> _Instructions to follow_: Output every line below as it stands, dropping only the images.

> _Record extracts_:
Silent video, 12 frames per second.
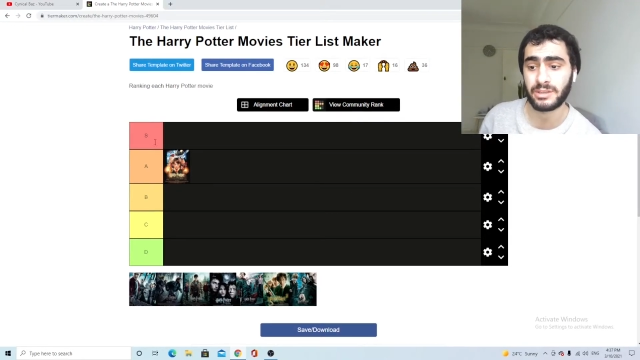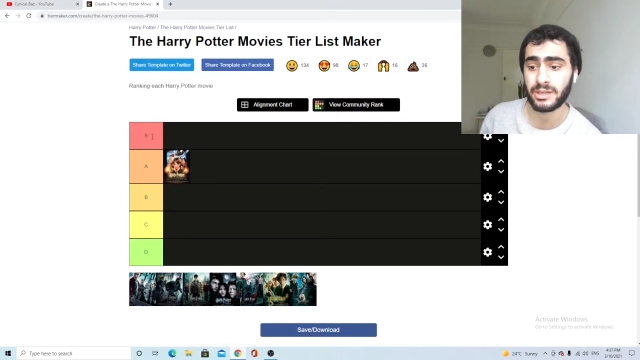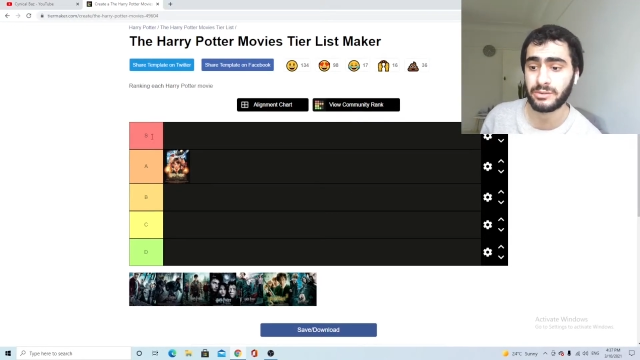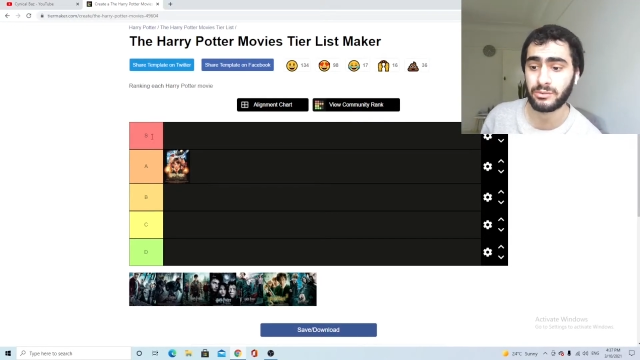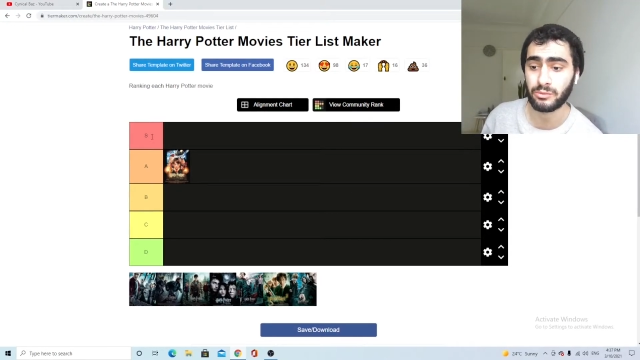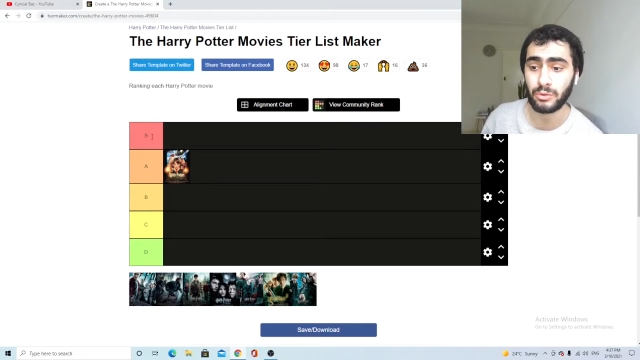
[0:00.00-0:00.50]

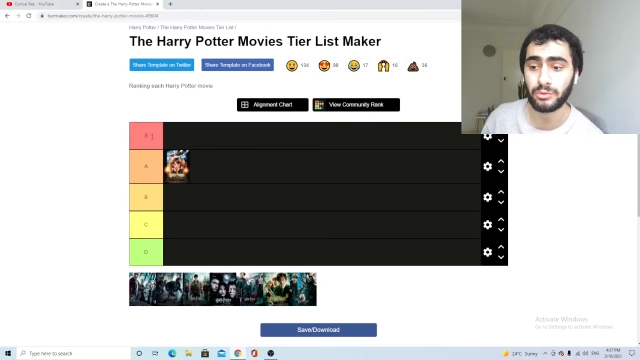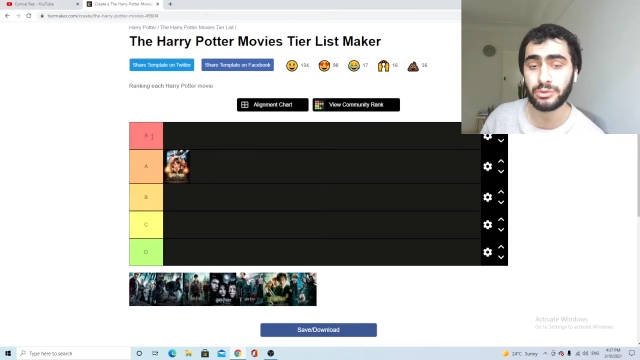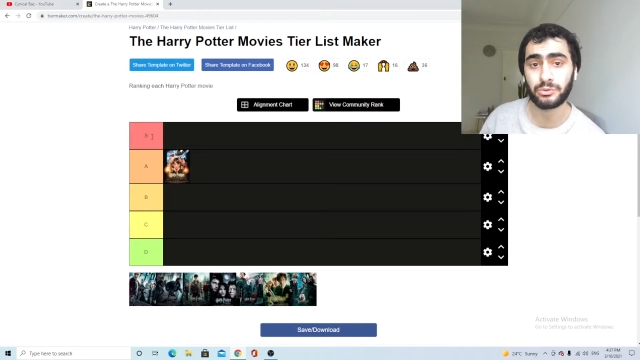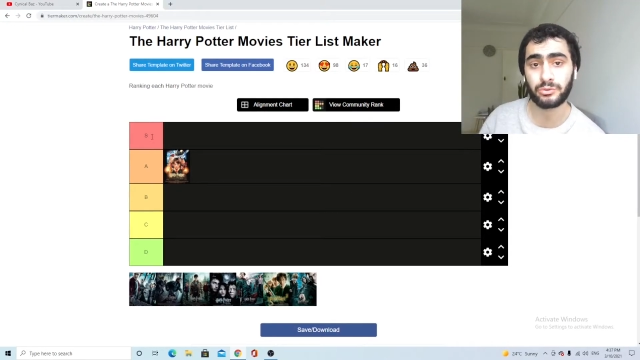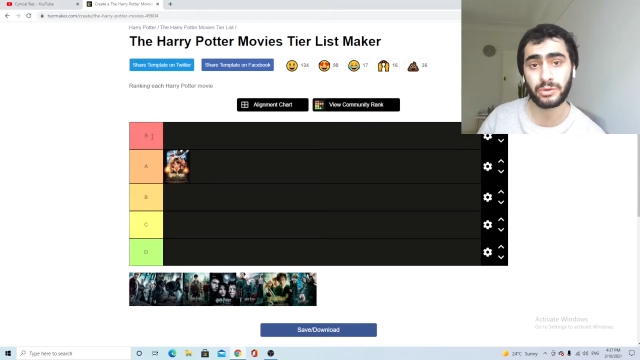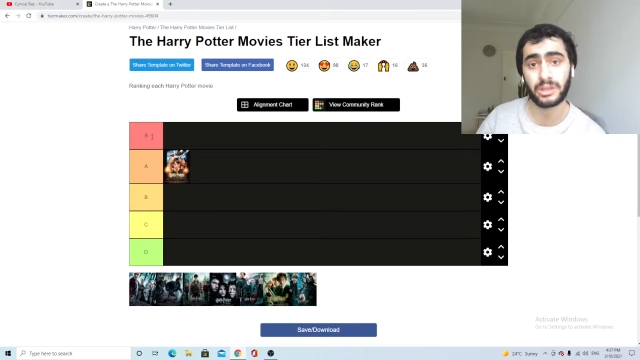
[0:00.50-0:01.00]
and what you
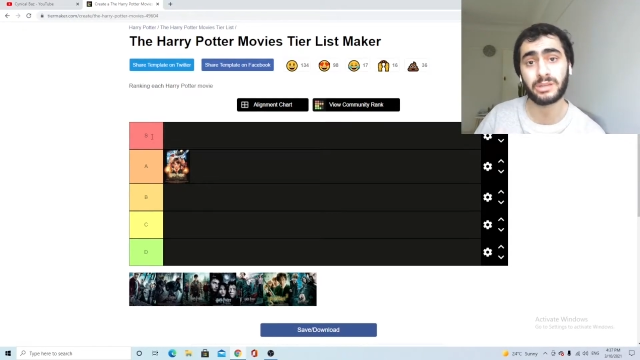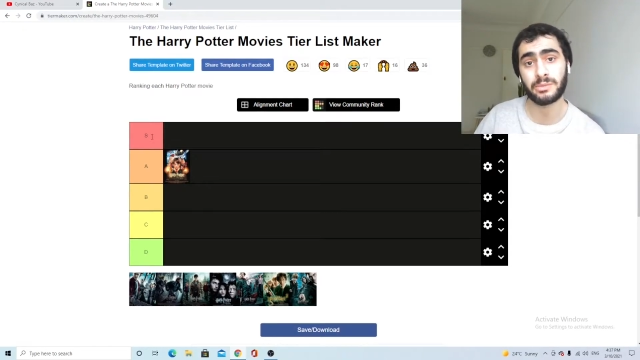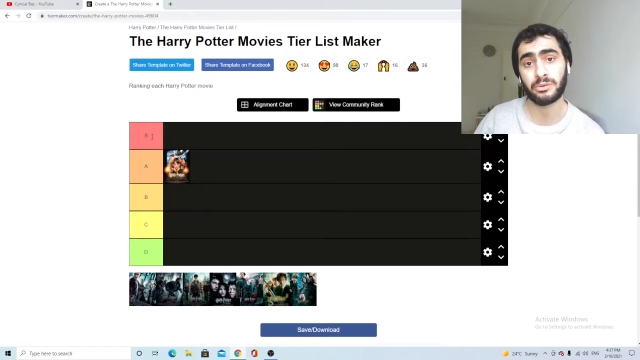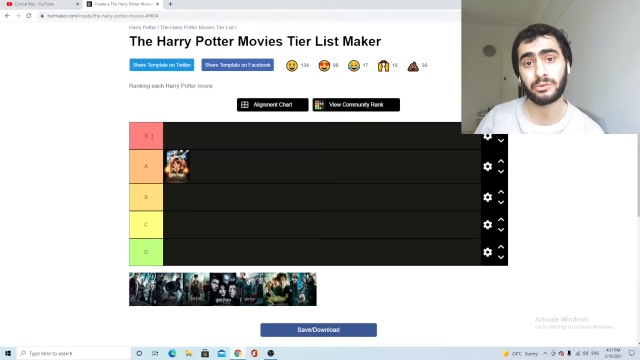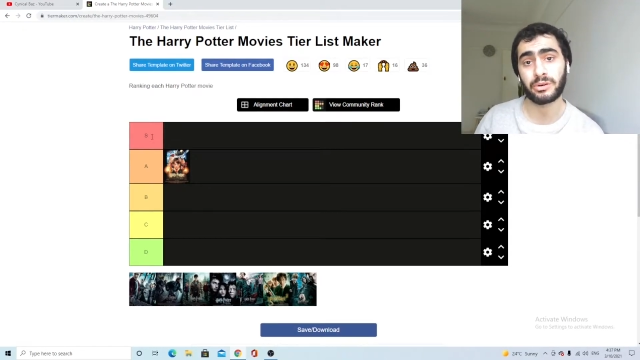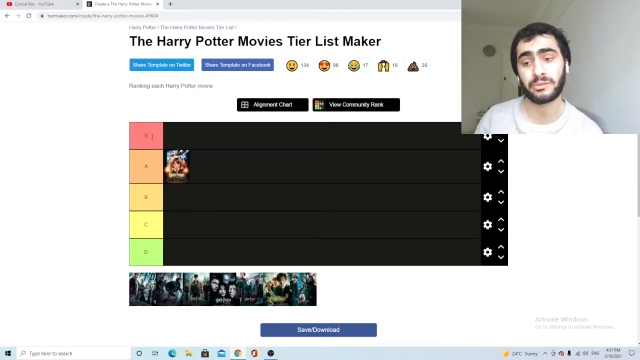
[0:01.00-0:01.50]
would rank them in
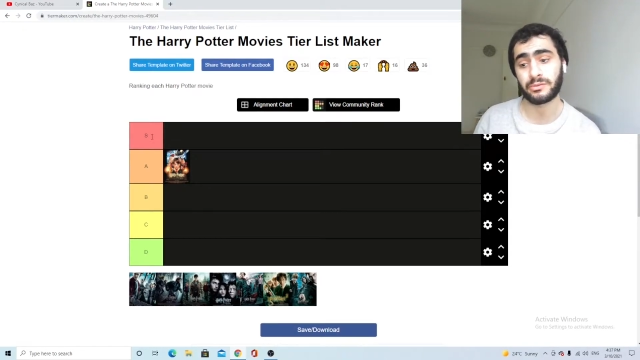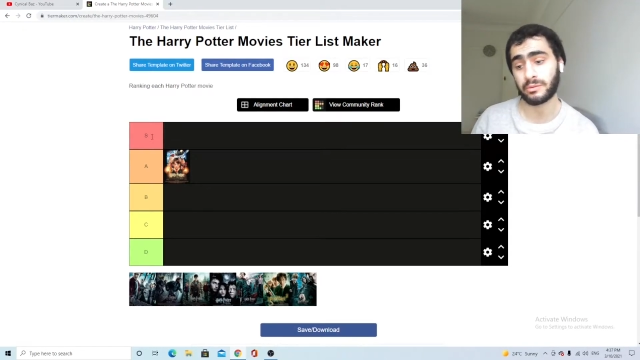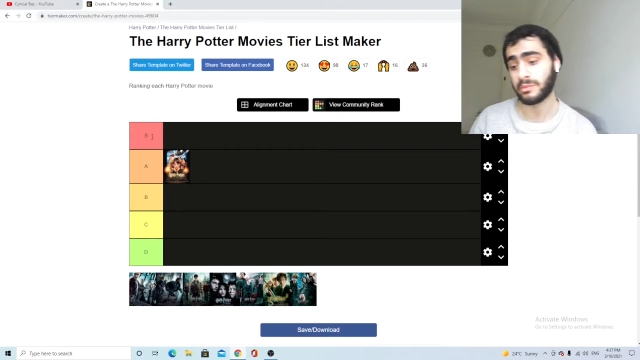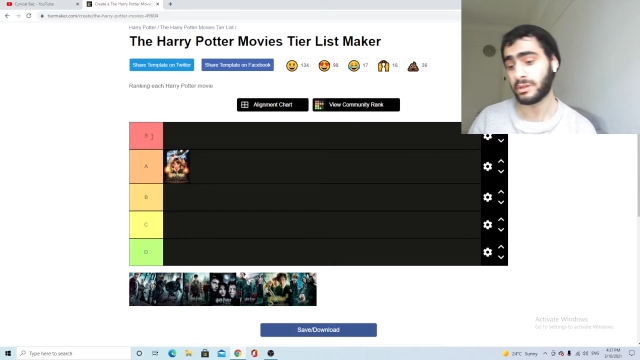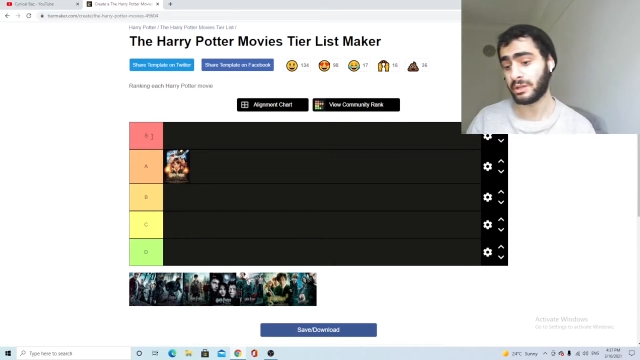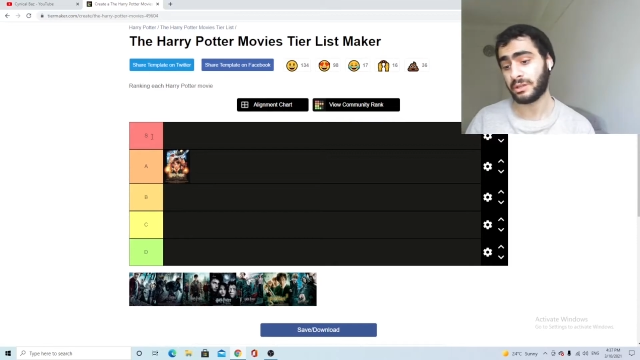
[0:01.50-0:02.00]
order from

> _Response to the task_:
Silent video, 12 frames per second.
[0:00.00-0:00.50]

[0:00.50-0:01.00]
and what you
[0:01.00-0:01.50]
would rank them in
[0:01.50-0:02.00]
order from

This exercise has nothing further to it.